⟨

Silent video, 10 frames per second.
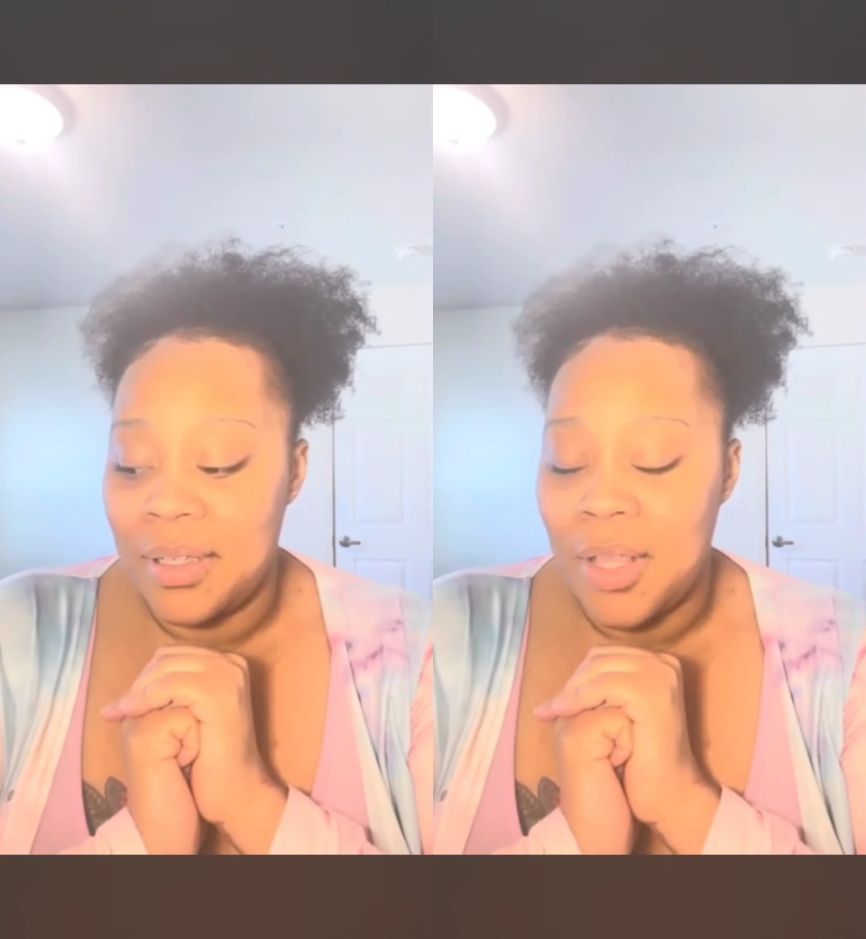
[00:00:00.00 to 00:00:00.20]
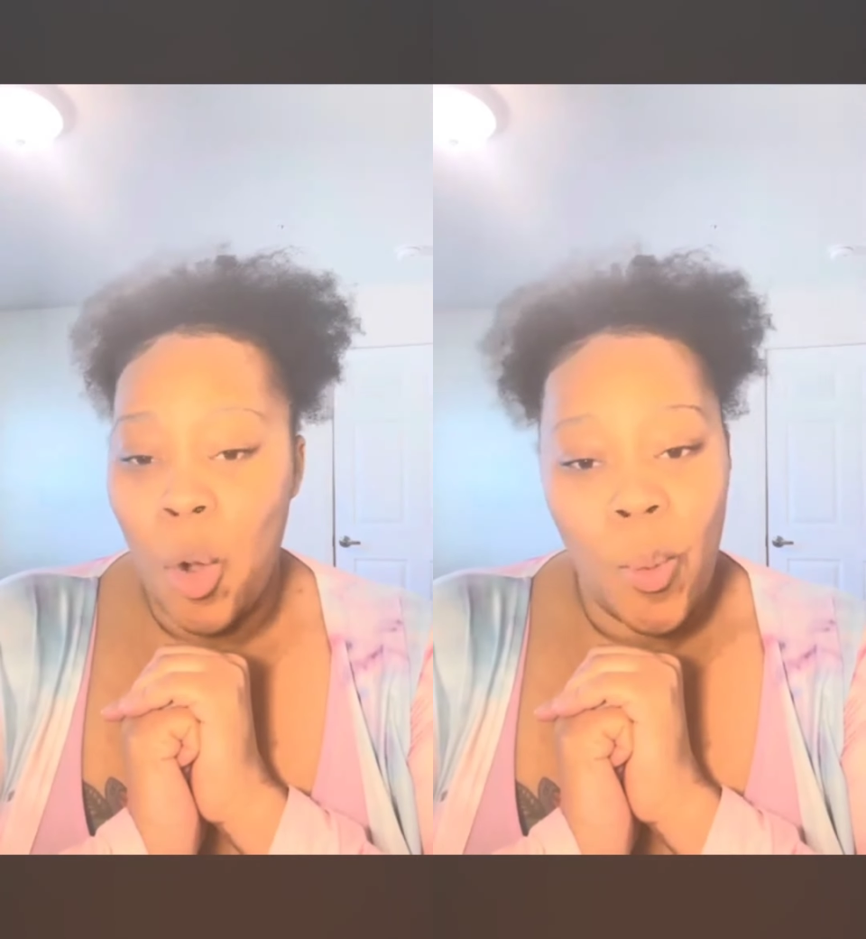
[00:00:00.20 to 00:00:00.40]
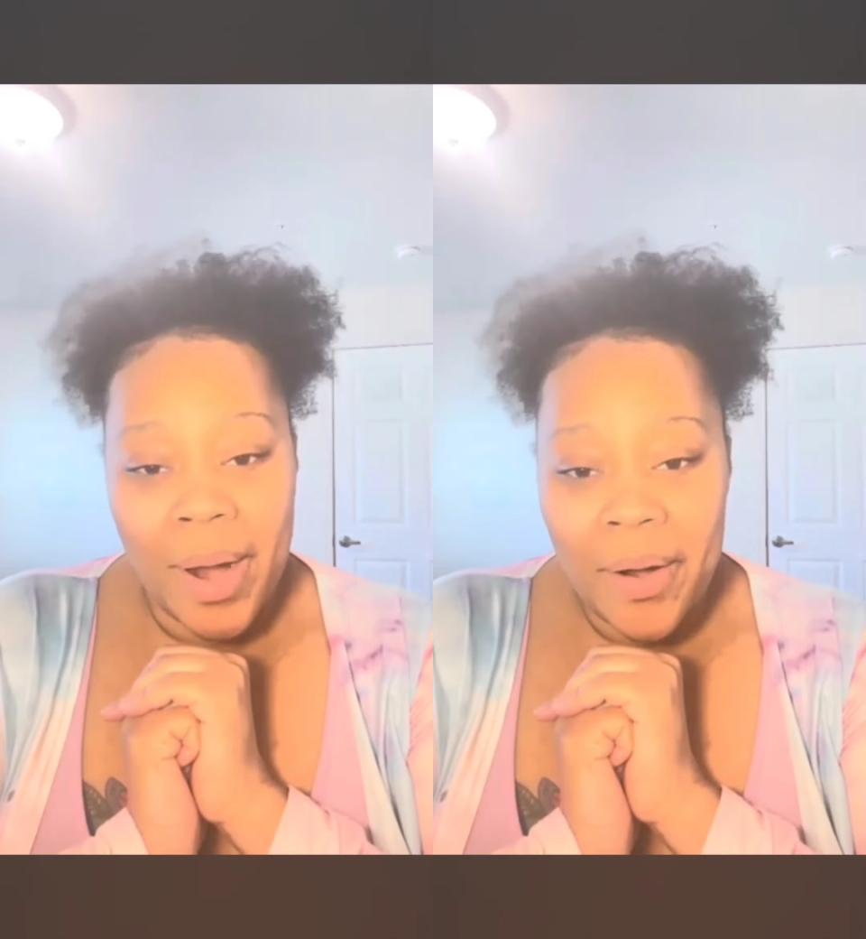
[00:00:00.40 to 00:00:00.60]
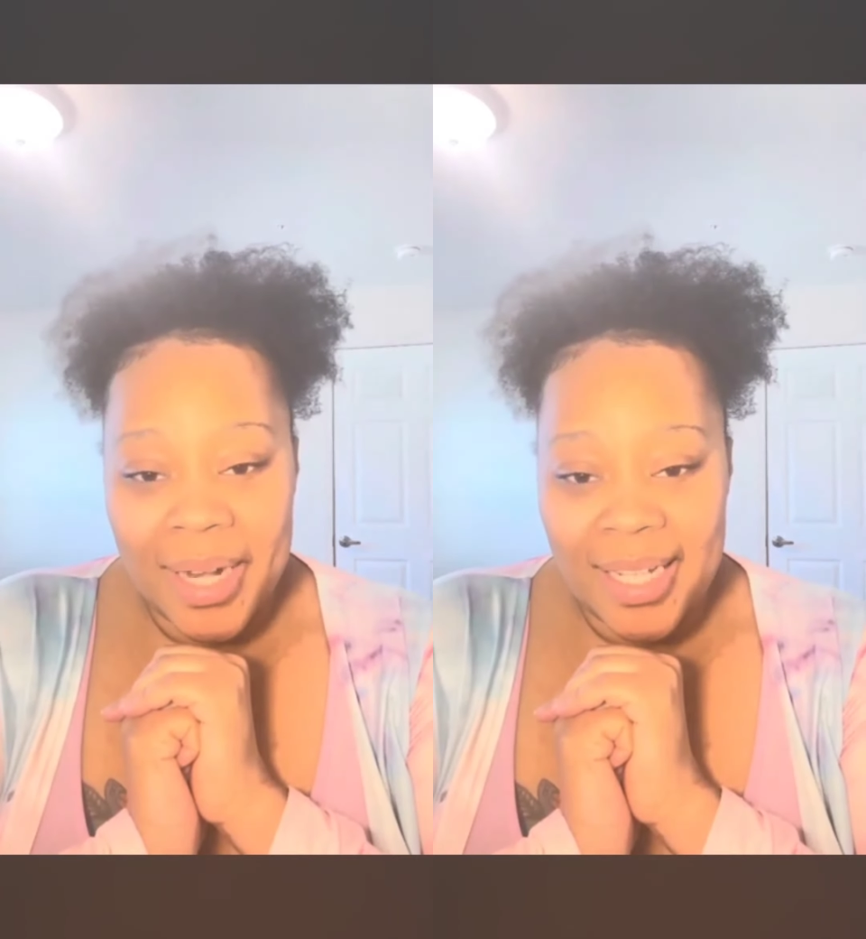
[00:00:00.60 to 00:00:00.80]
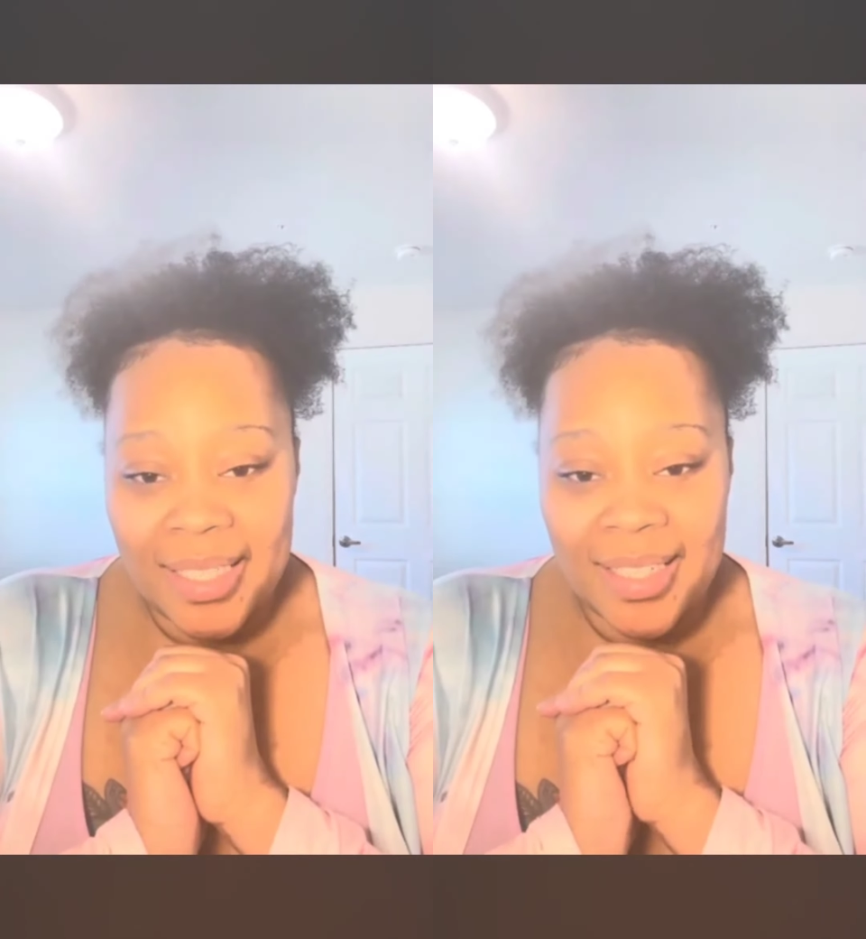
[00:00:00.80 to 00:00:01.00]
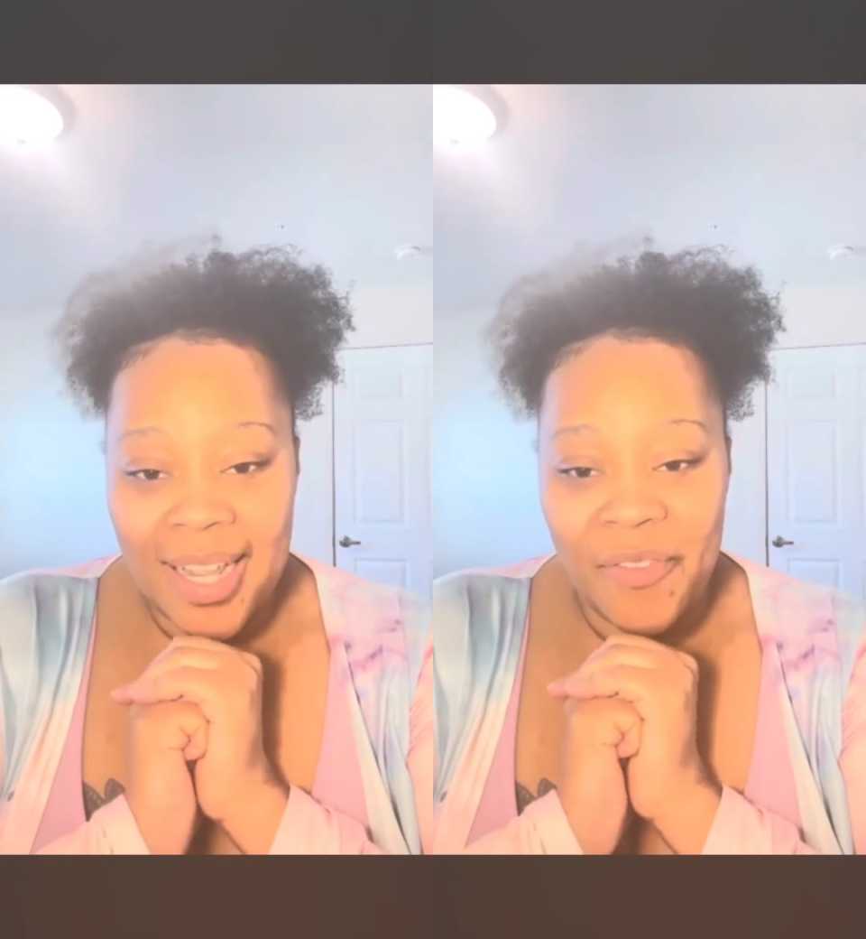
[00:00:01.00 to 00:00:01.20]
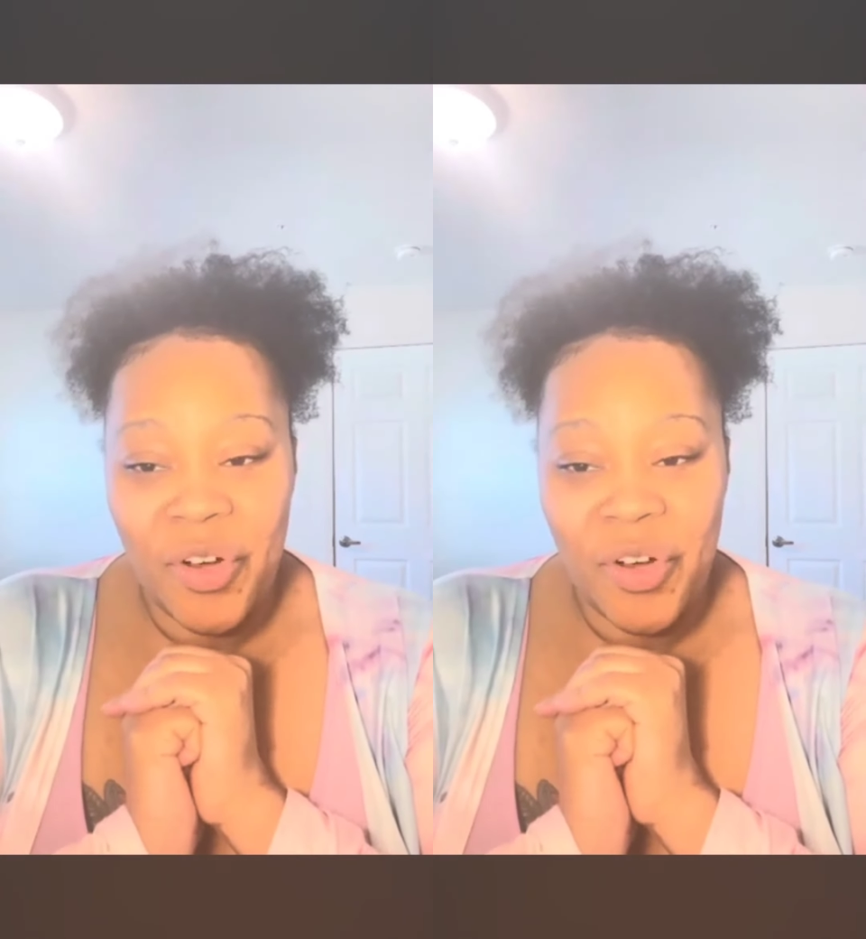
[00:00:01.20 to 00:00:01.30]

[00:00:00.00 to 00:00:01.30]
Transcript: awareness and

⟩

Beginning with the line that contains "[00:00:01.00 to 00:00:01.20]", repeat every remaining line of the data exactly, the last line included, and omit pictures.

[00:00:01.00 to 00:00:01.20]
[00:00:01.20 to 00:00:01.30]

[00:00:00.00 to 00:00:01.30]
Transcript: awareness and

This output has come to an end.